His mother came into the bright light now, shaking her head, not with disgust this time, but with love and bemusement, as if she hadn't expected him so soon. His wife was there, too, smiling as she had on their wedding day thirty years ago.

They held out their hands, and Big Mike laughed and walked toward his wife and his mother, and the bluebirds, into the light.

One

A
ustin was in the grip of its fifteenth consecutive day of ninety-plus-degree weather, a quality of Texas summers Kara Galway had almost forgotten about during her years up north. Even with air-conditioning, she was aware of the blistering temperatures and blamed the heat for her faint nausea. The heat and the seafood tacos she'd had for lunch.

Not
Sam Temple. He was another possibility for her queasy stomach, but not one she wanted to consider.

She'd been putting in long hours since Big Mike's death two weeks ago, but memories of their long friendship would sneak up on her no matter how deep she buried herself in her legal work. Kara had met him through her friend Allyson Lourdes Stockwell, now the governor of Connecticut. She and Kara had gone to law school together, before Allyson's husband died of cancer and left her with two toddlers to raise on her own.

Henry and Lillian Stockwell were twelve and eleven now. After Big Mike's funeral, they'd flown back to Texas with Kara, and she'd dropped them off at a kids' dude ranch southwest of Austin, a long-planned adventure that Allyson had decided not to cancel, despite the trauma of Mike Parisi's death. Henry and Lillian had loved him, too. Everyone had.

The kids wrote to Kara, who was their godmother, from the ranch, complaining about the food, the heat, the bugs, the snakes. They never mentioned Big Mike.

Kara tried not to think about him, or his funeral. How he'd died. The Connecticut state police and the state's chief attorney's office were conducting a joint investigation. But none of that was her concern. All she should concentrate on were Henry and Lillian, who would be spending a few days with her after their dude ranch experience, then flying back to Connecticut to enjoy the last of summer and get ready for school.

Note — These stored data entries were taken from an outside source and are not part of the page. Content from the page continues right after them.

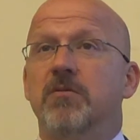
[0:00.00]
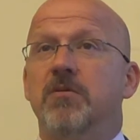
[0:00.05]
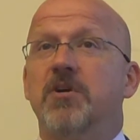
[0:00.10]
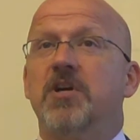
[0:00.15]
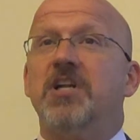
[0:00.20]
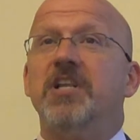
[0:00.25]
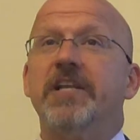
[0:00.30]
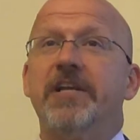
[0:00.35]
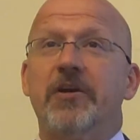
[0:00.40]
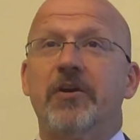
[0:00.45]

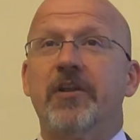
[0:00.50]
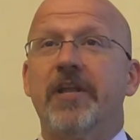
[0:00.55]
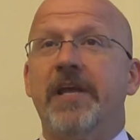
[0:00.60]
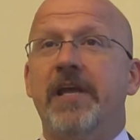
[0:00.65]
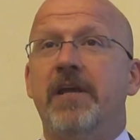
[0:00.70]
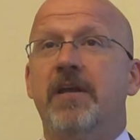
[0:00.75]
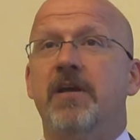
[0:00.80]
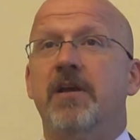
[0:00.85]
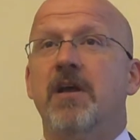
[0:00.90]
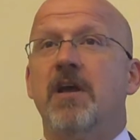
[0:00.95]
clearly,
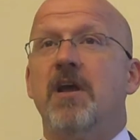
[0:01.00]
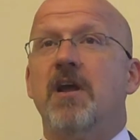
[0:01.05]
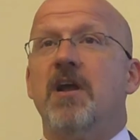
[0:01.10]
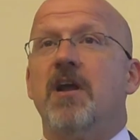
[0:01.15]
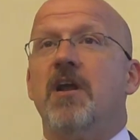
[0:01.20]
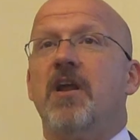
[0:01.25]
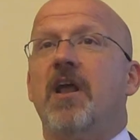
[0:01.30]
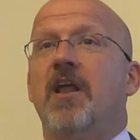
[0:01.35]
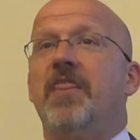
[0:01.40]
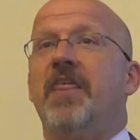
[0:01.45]

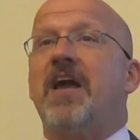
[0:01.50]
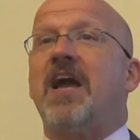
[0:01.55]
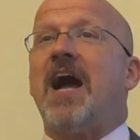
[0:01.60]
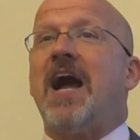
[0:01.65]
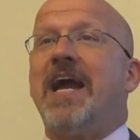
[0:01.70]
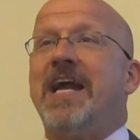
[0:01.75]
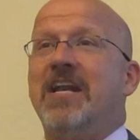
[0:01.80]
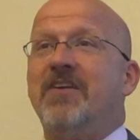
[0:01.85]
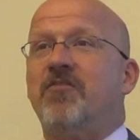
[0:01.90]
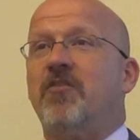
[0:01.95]
the
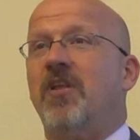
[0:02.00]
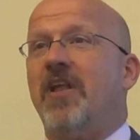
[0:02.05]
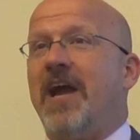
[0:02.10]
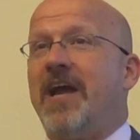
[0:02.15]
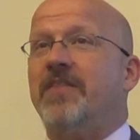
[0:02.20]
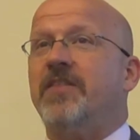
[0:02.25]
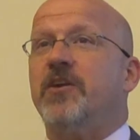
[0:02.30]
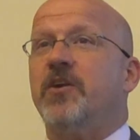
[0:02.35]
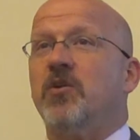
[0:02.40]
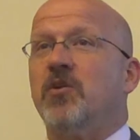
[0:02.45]
kind of
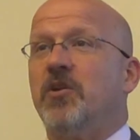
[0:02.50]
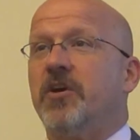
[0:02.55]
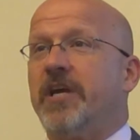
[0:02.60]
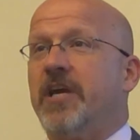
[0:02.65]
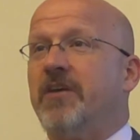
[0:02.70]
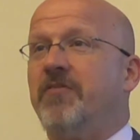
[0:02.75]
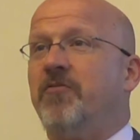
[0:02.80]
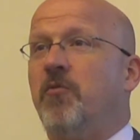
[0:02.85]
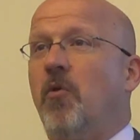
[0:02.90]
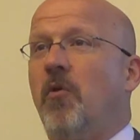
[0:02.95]
client that you're
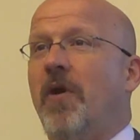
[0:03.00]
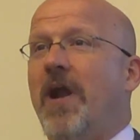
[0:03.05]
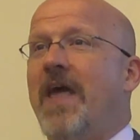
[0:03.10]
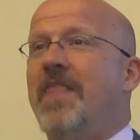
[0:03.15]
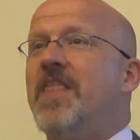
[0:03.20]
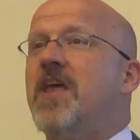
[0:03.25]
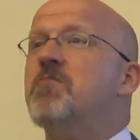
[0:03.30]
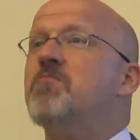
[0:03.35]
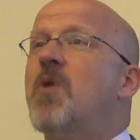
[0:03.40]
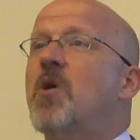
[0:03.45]
looking for,
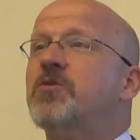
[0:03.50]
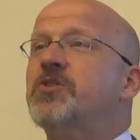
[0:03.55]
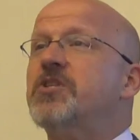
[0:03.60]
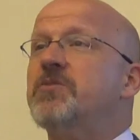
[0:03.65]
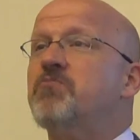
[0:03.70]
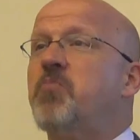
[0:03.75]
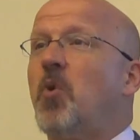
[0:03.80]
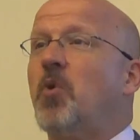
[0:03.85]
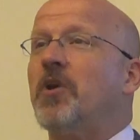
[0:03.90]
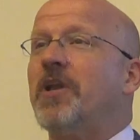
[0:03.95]
and then most
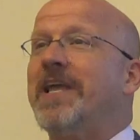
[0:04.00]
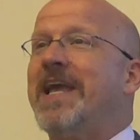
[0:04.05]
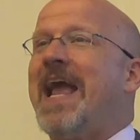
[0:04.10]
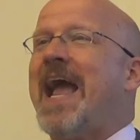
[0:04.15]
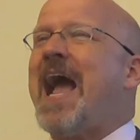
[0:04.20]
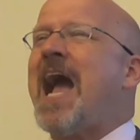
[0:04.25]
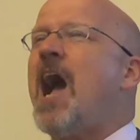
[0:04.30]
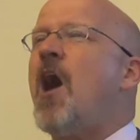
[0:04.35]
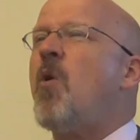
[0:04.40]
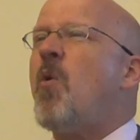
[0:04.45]
importantly,
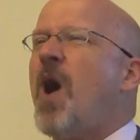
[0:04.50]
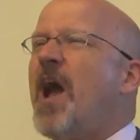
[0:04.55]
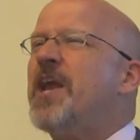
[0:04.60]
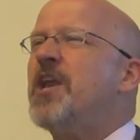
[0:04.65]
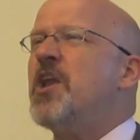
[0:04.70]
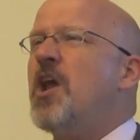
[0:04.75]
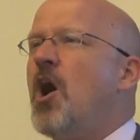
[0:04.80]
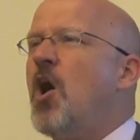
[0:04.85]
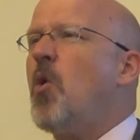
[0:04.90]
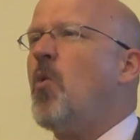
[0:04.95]
how I
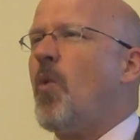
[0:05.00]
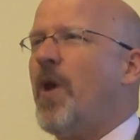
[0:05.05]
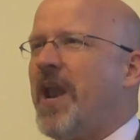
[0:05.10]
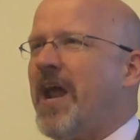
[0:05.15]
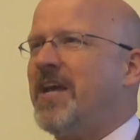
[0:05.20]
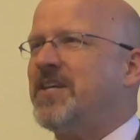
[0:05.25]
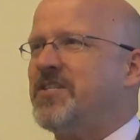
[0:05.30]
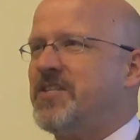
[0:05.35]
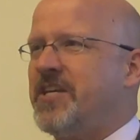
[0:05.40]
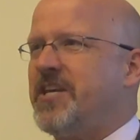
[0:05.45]
know when
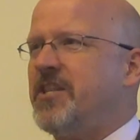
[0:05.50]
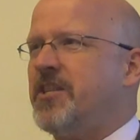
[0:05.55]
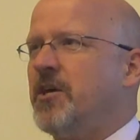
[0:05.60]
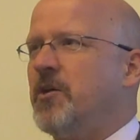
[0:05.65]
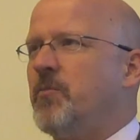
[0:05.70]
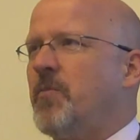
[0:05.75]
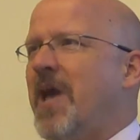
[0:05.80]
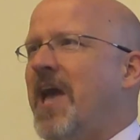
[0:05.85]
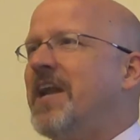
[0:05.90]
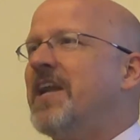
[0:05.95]
I see
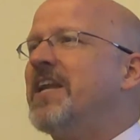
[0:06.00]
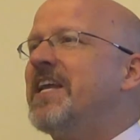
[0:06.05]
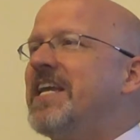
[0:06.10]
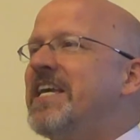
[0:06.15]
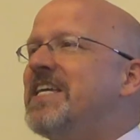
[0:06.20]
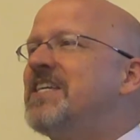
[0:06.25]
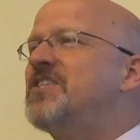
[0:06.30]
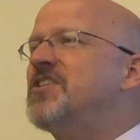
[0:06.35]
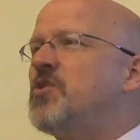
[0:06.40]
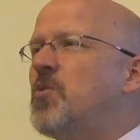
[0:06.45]
them and an
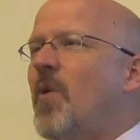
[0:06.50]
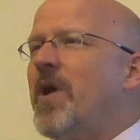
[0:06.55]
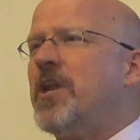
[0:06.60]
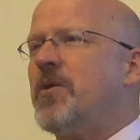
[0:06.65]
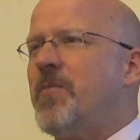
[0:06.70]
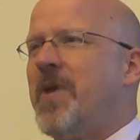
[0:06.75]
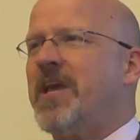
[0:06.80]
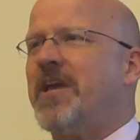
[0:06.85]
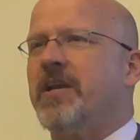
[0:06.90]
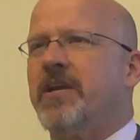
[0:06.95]
easy way to
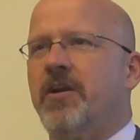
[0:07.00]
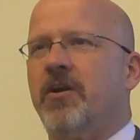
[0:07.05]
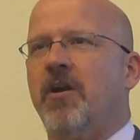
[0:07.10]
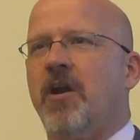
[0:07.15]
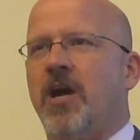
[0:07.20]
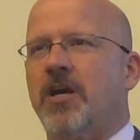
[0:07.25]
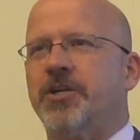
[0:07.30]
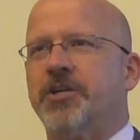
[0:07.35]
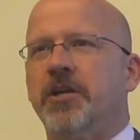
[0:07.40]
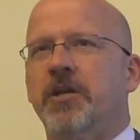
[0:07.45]
make an
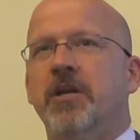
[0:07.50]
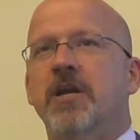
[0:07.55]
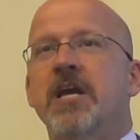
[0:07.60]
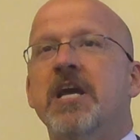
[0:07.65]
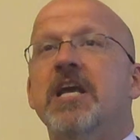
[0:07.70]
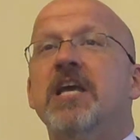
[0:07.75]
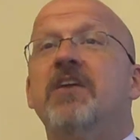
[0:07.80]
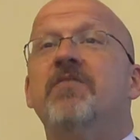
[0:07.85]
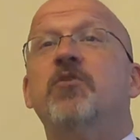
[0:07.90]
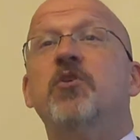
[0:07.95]
introduction.
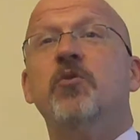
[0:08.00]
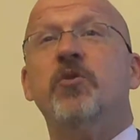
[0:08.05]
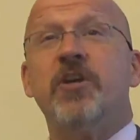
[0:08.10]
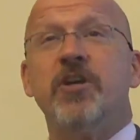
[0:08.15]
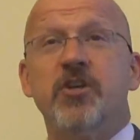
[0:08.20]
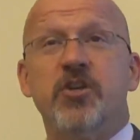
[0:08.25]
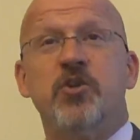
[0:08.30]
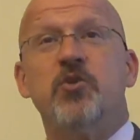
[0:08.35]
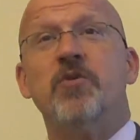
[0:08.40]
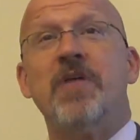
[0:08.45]
If you
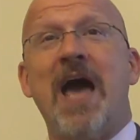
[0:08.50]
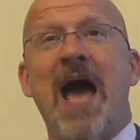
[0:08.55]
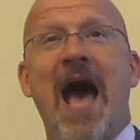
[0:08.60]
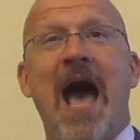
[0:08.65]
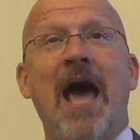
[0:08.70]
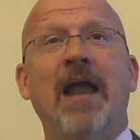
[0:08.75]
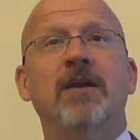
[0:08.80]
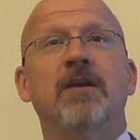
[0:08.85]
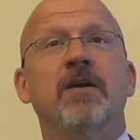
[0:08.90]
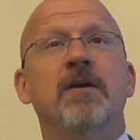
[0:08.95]
can do
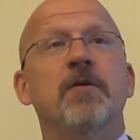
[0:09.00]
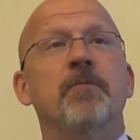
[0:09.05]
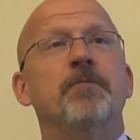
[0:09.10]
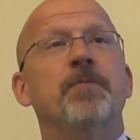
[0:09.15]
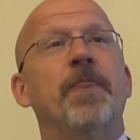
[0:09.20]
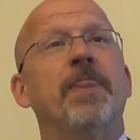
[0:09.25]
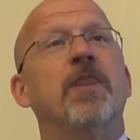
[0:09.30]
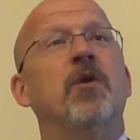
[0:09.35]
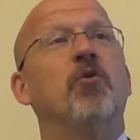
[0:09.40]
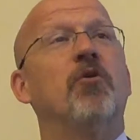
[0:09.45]
that,
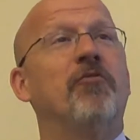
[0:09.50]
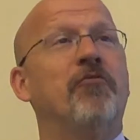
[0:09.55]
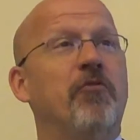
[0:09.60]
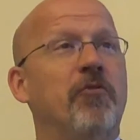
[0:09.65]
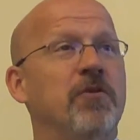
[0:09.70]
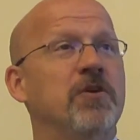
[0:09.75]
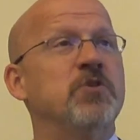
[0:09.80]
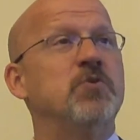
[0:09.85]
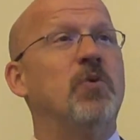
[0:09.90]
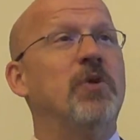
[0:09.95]
the
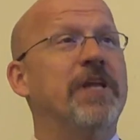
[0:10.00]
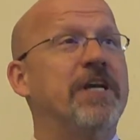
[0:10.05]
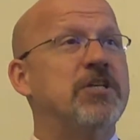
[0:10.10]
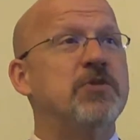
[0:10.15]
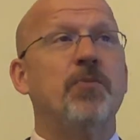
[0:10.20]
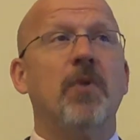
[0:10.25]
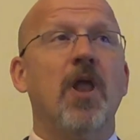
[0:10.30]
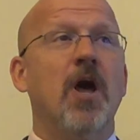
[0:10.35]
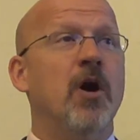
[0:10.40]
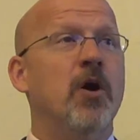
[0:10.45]
referrals will
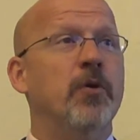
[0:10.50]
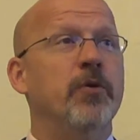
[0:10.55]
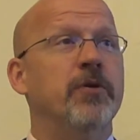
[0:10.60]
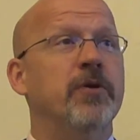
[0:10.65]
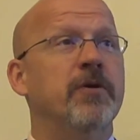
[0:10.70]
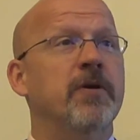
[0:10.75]
explode.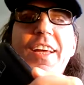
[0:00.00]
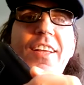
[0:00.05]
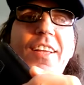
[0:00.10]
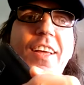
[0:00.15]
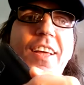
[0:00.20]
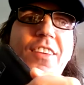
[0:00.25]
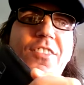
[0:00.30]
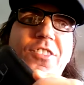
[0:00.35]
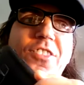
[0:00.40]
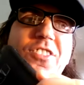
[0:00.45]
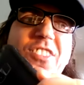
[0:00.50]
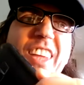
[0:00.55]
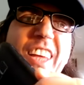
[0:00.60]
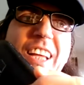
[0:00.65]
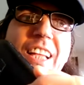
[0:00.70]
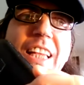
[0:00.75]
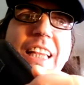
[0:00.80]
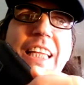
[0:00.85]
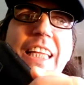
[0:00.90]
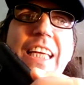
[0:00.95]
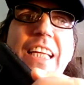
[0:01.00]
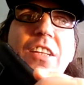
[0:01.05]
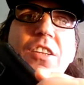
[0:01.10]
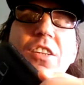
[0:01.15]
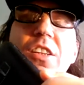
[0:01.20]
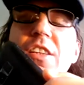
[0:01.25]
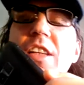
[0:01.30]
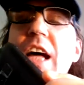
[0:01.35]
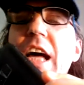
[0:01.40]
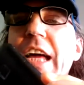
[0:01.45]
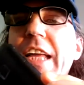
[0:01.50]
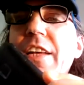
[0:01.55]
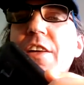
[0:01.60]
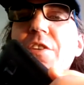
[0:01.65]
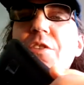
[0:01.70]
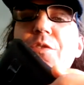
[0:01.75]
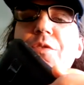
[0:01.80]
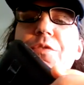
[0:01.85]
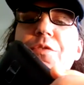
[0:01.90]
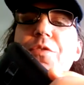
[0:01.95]
it's just like a legal kind
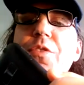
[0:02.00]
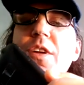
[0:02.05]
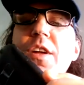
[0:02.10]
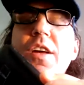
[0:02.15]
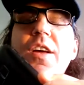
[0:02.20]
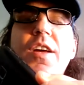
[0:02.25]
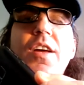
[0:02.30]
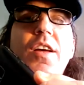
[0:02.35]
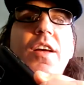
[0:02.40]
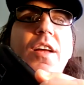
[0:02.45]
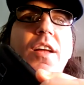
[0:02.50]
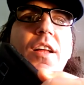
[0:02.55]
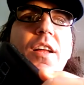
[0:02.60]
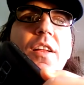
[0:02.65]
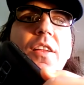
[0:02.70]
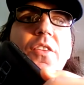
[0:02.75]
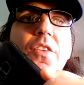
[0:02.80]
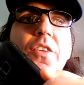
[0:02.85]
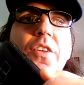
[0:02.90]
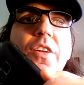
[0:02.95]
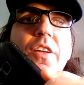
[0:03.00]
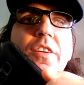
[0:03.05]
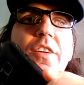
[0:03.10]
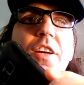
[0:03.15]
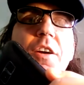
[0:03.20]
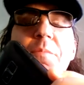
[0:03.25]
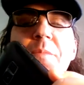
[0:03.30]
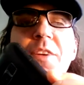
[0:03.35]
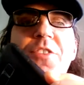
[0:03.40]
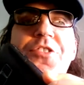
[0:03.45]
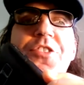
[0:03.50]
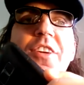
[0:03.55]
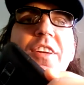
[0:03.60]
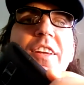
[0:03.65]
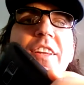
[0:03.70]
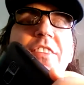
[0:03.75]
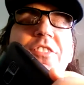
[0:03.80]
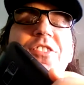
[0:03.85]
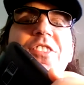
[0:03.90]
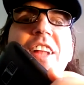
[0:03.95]
of
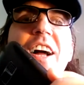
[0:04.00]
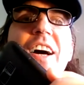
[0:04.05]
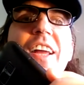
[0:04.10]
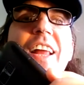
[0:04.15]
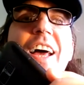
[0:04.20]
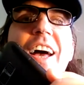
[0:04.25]
commission. It's not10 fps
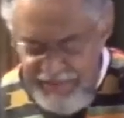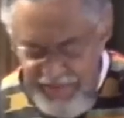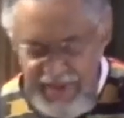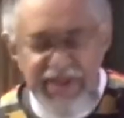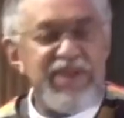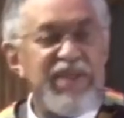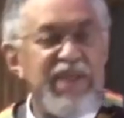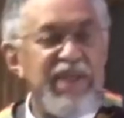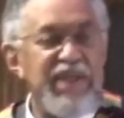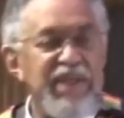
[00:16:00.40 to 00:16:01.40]

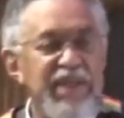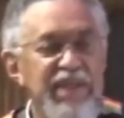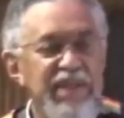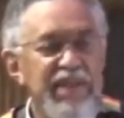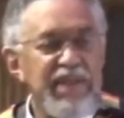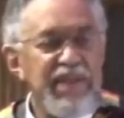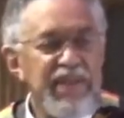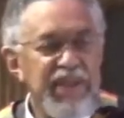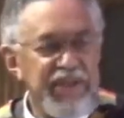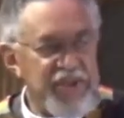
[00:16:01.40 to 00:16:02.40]
Philistine,
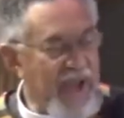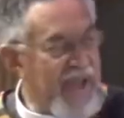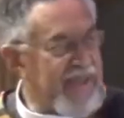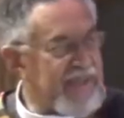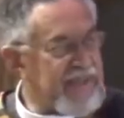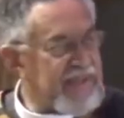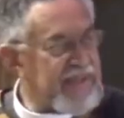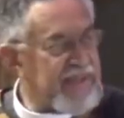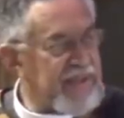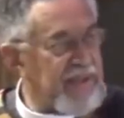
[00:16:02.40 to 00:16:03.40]
the
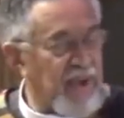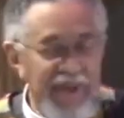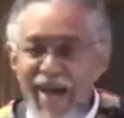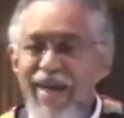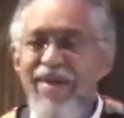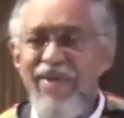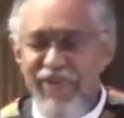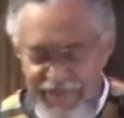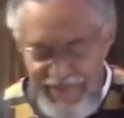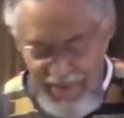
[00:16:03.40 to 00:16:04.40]
giant
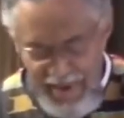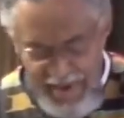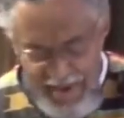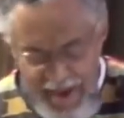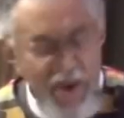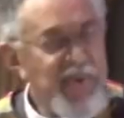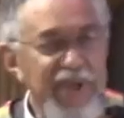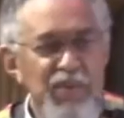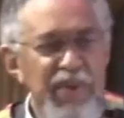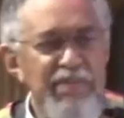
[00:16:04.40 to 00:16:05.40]
Goliath? How
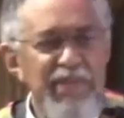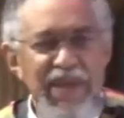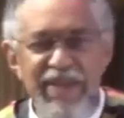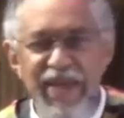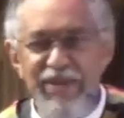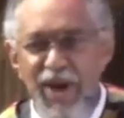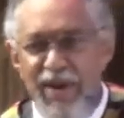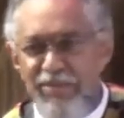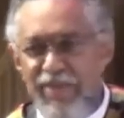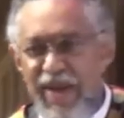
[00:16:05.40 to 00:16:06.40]
can we make that
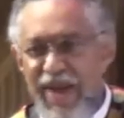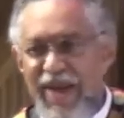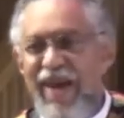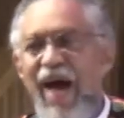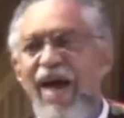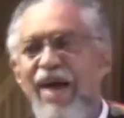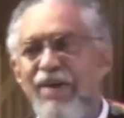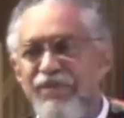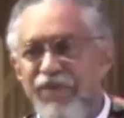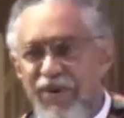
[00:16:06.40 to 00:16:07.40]
come
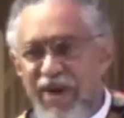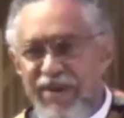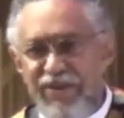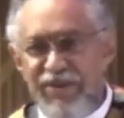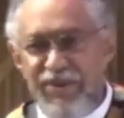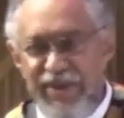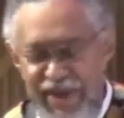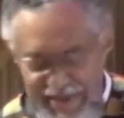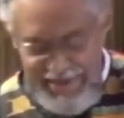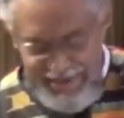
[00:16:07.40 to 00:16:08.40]
alive for us today?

Seeing them would be a welcome distraction.

George Carter stopped in the open doorway to her office and peered at her. "You sick?"

Kara focused on her boss. "I think I had bad seafood tacos at lunch."

He winced. "There's no such thing as a good seafood taco."

At sixty-two, George Carter was a man of strong opinions, a prominent and respected attorney in Austin, a founding partner of Carter, Smith and Rodriguez, Af-rican-American, straightforward, brilliant, father of three, grandfather of two. He was also one of Kara's biggest doubters. He made no secret of it. He said he liked her fine and didn't hold her Yale education or her years as an attorney in Connecticut against her. He'd never even asked her about her Texas Ranger brother. His doubts weren't personal. George was a buttoned-down lawyer who fought hard and played by the rules, and Kara was an out-of-the-box thinker, someone who came at problems sideways by nature, training and experience. She liked to get a fix on the complexities of a problem, understand every angle, every approach, before committing herself to a strategy. In other words, the two of them were polar opposites.